• THE INPUT:
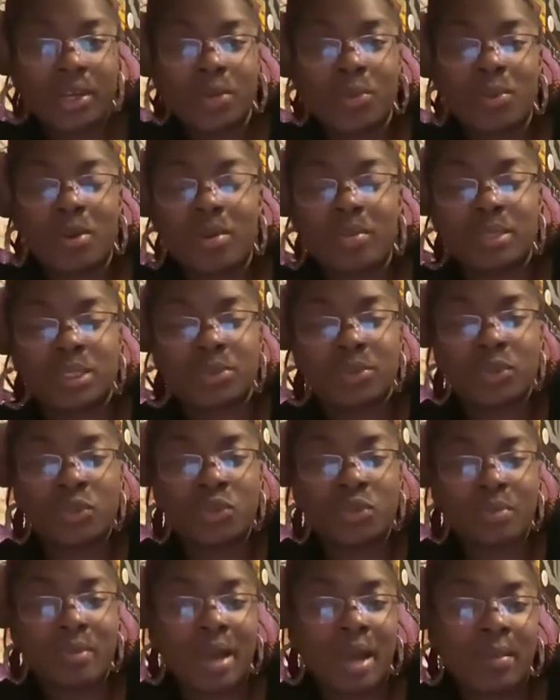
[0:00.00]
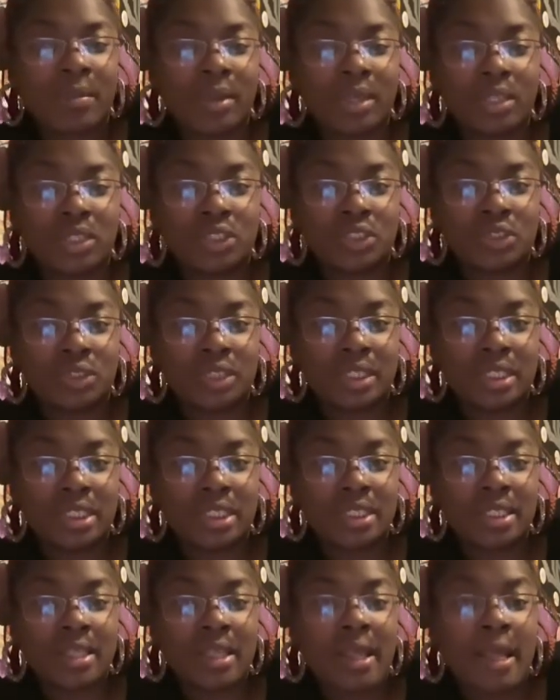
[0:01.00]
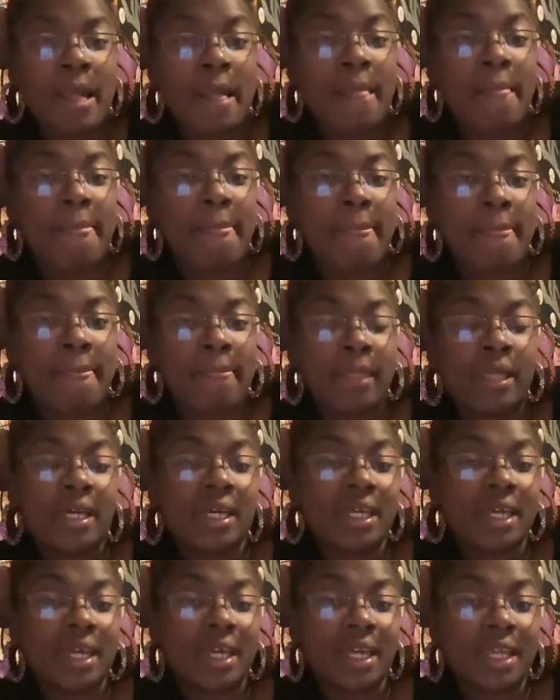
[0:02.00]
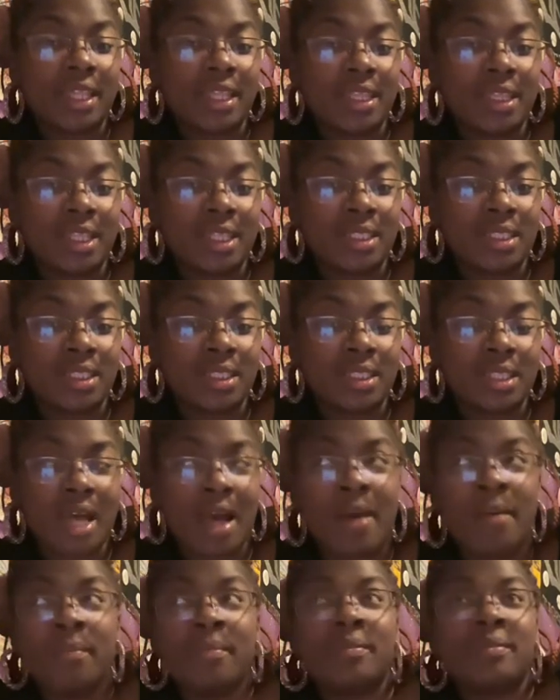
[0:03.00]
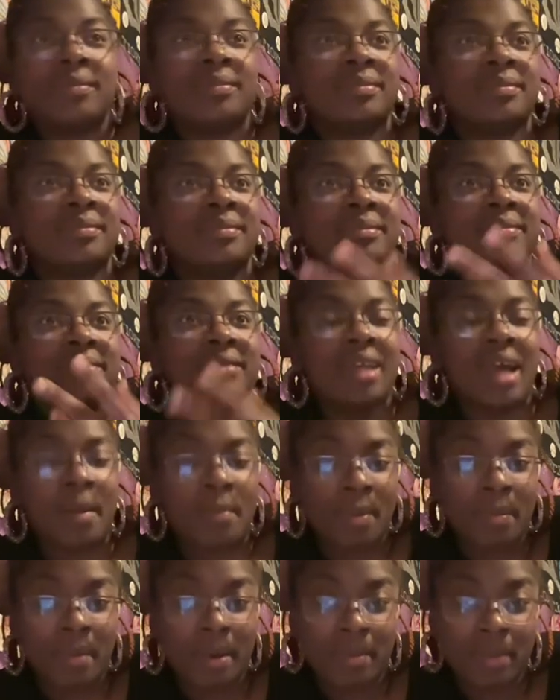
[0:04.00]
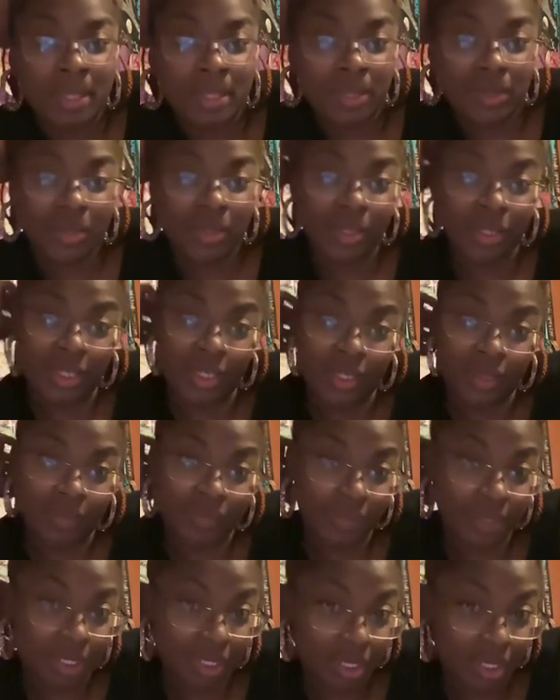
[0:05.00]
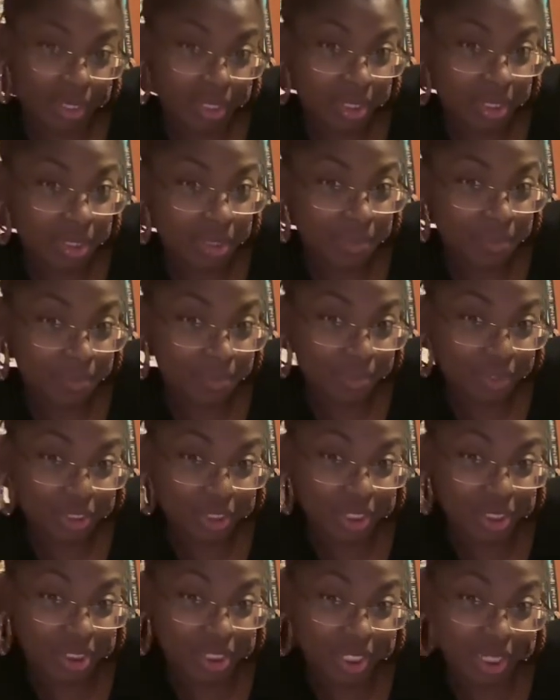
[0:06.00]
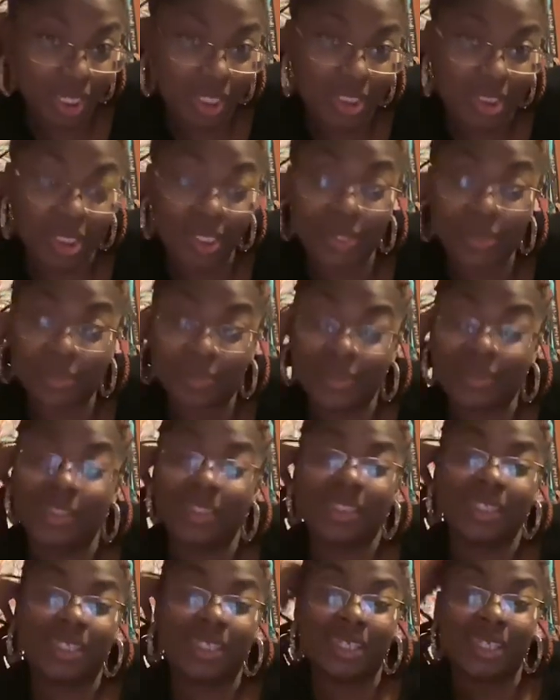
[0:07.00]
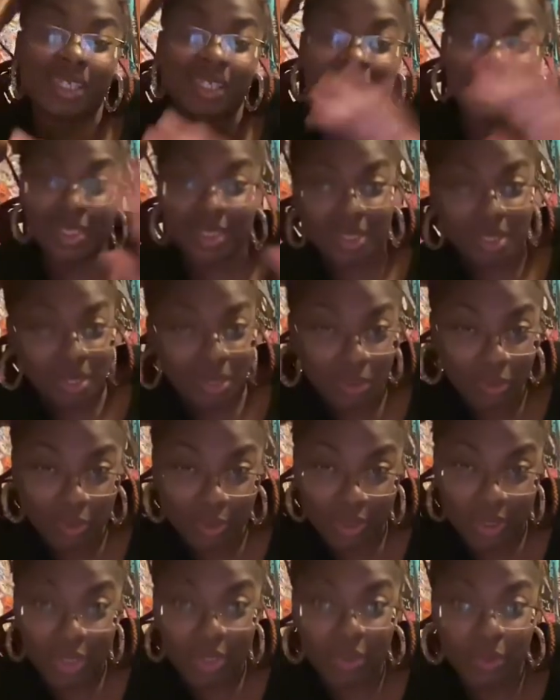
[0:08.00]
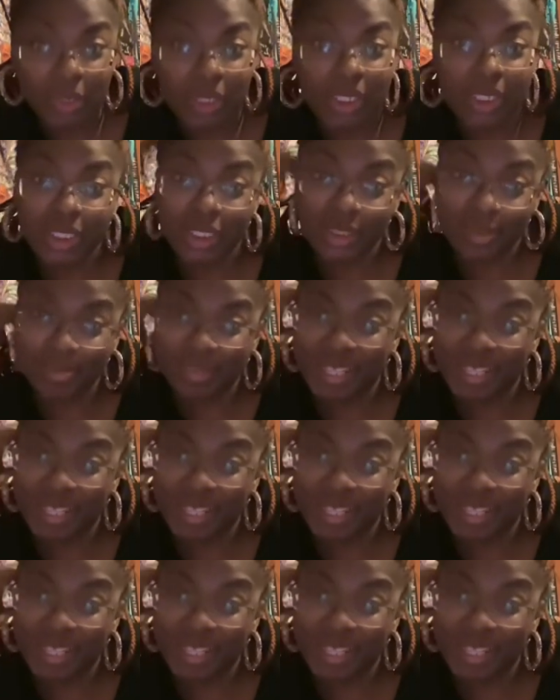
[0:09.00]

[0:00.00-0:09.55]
Welcome to Renewed Mind Ministries. Look, this is I'm in my mother-in-law's she shed, so excuse the new look.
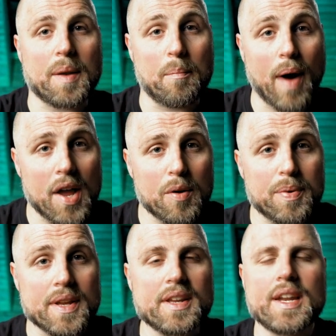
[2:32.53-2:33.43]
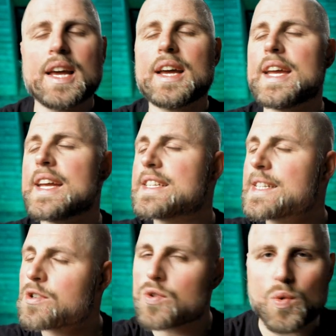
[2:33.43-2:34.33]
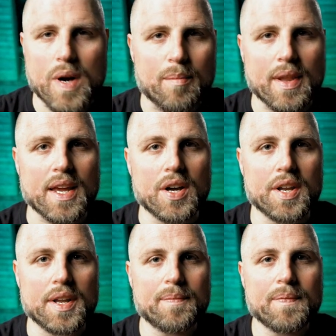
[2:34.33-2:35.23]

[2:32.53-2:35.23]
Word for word: in my opinion, extremely good.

• AIM OF THE EXERCISE:
If a picture appears among the records, leave it out, and otherwise reproduce exactly every line from the first line through the one with "[2:34.33-2:35.23]", both included.

• RESULT:
[0:00.00]
[0:01.00]
[0:02.00]
[0:03.00]
[0:04.00]
[0:05.00]
[0:06.00]
[0:07.00]
[0:08.00]
[0:09.00]

[0:00.00-0:09.55]
Welcome to Renewed Mind Ministries. Look, this is I'm in my mother-in-law's she shed, so excuse the new look.
[2:32.53-2:33.43]
[2:33.43-2:34.33]
[2:34.33-2:35.23]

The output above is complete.